The Where I Live series aims to showcase our diverse city and region by spotlighting its many vibrant neighborhoods. Each week a local resident invites us over and lets us in on what makes their neighborhood special. Have we been to your neighborhood yet? Get in touch to share your story. If your story is selected and published, you will receive a $250 stipend.
Having spent 32 years waking up to the oaks on Country Club Prado in Coral Gables, Florida, I immediately was drawn to Long Bow Road in old Shavano Park four and a half years ago. Like Coral Gables, Shavano Park is an official Tree City and is one of only a few municipalities in the greater San Antonio metroplex with that designation.
In keeping with the greater City of San Antonio unique designation “Tree City of the World,” Shavano Park is also a certified wildlife habitat community with a native pollinator garden open to all in front of City Hall.
With a “pet parade” of three rescue cats, two Shetland sheepdogs, an aquarium filled with African cichlid “wet pets” and a very vocal yellow nape Amazon parrot, my husband and I were looking for a forever home like where we grew up in the rural South.
Although my husband Dr. Ken Davis’ medical career took him from the cotton fields of Cleveland, Mississippi to Boston, Tupelo, Mississippi and then San Antonio, Ken always loved knowing that his neighbors could also include deer and hummingbirds.
As a career technology executive at IBM and then an executive staff member and lecturer at the University of Miami, my bayou roots from Alexandria, Louisiana, coupled with my love for “dirt and critters,” followed me from New York to Miami to here.

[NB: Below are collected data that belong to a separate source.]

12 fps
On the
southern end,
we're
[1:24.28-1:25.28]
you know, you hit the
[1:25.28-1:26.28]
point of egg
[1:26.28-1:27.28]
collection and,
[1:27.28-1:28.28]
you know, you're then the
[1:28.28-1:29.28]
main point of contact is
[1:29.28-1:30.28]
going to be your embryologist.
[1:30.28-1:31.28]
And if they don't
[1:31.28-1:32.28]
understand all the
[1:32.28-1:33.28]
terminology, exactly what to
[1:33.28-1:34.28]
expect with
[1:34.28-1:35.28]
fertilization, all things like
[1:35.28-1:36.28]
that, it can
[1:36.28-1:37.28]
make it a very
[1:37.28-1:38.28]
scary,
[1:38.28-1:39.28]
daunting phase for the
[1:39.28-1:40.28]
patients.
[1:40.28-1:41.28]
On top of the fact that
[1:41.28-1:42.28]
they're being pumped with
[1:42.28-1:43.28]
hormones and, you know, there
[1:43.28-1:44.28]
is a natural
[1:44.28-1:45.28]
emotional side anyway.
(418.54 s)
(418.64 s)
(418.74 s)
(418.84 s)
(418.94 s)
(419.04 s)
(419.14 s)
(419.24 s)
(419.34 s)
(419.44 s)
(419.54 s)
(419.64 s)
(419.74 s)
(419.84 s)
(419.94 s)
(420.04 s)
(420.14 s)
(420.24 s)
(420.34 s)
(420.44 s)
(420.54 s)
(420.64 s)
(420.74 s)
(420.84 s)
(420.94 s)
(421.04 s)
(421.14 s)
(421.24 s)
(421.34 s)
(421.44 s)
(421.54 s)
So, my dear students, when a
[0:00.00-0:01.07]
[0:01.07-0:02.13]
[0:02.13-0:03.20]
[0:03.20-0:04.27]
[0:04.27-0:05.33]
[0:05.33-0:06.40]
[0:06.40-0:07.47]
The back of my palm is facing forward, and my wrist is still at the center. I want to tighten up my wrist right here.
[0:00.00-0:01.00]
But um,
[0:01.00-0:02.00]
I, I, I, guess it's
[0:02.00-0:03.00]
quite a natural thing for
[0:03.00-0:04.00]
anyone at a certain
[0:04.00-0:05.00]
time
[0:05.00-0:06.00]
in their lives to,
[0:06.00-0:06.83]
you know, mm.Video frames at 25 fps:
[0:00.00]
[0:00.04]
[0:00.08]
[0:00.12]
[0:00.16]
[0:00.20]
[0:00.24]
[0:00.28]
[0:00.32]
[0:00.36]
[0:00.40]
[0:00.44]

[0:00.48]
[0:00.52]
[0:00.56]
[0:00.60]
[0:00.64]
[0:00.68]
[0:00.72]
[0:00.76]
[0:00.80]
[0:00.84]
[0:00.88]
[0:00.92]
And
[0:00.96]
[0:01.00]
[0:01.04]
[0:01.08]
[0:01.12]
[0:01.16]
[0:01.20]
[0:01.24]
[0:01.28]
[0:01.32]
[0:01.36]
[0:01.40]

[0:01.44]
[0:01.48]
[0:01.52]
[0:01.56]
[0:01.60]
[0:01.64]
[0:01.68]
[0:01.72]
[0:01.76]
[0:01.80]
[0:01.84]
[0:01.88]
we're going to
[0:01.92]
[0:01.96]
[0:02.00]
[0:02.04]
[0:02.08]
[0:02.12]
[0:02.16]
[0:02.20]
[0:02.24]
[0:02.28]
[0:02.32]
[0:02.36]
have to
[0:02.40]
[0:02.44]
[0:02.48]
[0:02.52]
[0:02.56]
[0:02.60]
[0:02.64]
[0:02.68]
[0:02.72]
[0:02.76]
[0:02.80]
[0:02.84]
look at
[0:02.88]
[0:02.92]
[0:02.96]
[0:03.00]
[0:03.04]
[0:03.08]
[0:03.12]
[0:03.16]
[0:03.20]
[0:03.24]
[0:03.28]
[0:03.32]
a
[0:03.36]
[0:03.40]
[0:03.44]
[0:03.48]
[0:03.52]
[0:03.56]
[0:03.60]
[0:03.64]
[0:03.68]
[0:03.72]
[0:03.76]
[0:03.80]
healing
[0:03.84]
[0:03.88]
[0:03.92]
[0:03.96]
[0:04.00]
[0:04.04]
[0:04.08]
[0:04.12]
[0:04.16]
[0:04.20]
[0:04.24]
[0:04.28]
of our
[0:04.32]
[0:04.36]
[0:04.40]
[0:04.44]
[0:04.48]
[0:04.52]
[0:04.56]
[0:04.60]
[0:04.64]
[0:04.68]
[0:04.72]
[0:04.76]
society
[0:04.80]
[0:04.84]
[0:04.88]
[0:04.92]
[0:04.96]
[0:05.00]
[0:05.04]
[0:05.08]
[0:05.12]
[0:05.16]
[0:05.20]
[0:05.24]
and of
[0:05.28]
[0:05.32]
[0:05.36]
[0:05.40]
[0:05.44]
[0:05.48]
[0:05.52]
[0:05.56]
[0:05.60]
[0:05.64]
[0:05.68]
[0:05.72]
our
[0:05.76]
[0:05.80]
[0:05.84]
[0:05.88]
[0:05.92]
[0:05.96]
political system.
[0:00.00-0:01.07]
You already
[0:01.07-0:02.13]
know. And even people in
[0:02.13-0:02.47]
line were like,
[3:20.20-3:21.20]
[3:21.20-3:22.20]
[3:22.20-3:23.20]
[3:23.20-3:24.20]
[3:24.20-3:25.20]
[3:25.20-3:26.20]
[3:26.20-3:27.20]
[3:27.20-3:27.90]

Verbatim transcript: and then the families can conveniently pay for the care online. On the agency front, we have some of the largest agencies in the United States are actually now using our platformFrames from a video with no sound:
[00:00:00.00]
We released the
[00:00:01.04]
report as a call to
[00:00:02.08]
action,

With a city slogan of “City Living with Country Charm,” Shavano Park opens its front lawn and pavilion to past, present and future friends and families at five annual events starting in April with Arbor/Earth Day.
It was at one of these events, the Independence Day picnic of 2021, that I met members of the Shavano Park Women’s (SPW) Club, and I was encouraged to join and get involved. With no friends and no family other than my husband here, this group opened their arms to me, a stranger to Texas who still had Florida sand in her shoes.
With a focus on welcoming new neighbors, the SPW group pre-dates the city’s founding in 1956 and dates to 1952. By promoting philanthropic, educational and community initiatives to benefit the city’s residents, the group serves as a welcome to the city.
As a recent retiree looking to “rewire” and fit in, I joined SPW immediately and became an active member shortly after my first Shavano Park Independence Day celebration that summer of 2021. Inspired by other SPW members who were community leaders, I learned about other family-friendly events and opportunities to get involved in, as well as what our city and immediate neighborhoods had to offer.
They helped me acknowledge my lack of understanding of the South Texas ecosystem, including my own yard. With their help, I was fortunate to be appointed to the Shavano Park’s Citizen’s Tree Committee that hosts the annual Arbor/Earth Day event. That appointment introduced me to our tree tunnels and green belts and allowed me to better appreciate why our city slogan is “City Living with Country Charm.”

With our own yard filled with oaks and other native plants that neither of us were familiar with, I invested time in learning and certifying as both a Bexar County Master Gardener and Alamo Area Master Naturalist. These two designations allowed me to pursue my passion for volunteerism and education, including helping 28 Girl Scouts to use the city pollinator garden to earn a gardening badge.
As we begin our fifth year in Shavano Park and the newly expanded NW Military Highway and North Loop 1604, we look forward to better knowing our new hometown without construction. With street names such as Bikeway Lane, Shavano Park offers an active lifestyle with only a 30-minute drive to the downtown River Walk and Centro San Antonio.
Although we can easily travel to the San Antonio Airport in 20 minutes, we are only minutes away from restaurants ranging from Ukrainian to Chinese cuisine on NW Military Highway. Our immediate travel corridors are filled with coffee shops, bakeries, schools, churches and synagogues, grocery stores, pharmacies and medical care from hospitals to local practices, allowing us to avoid traffic congestion and daily commutes for everyday needs.

With the city’s own local fire and police, bike and walking trails and everything young families, working professionals and those “rewiring” (like we are) close by, Shavano Park affords its residents an inclusive community where we can all fit in.
Most importantly, it affords Ken and me, along with the pet parade, to celebrate nature with both our two- and four-legged neighbors under our own oak trees while listening to the early sounds of cardinals, mourning doves and an occasional visiting owl or hawk.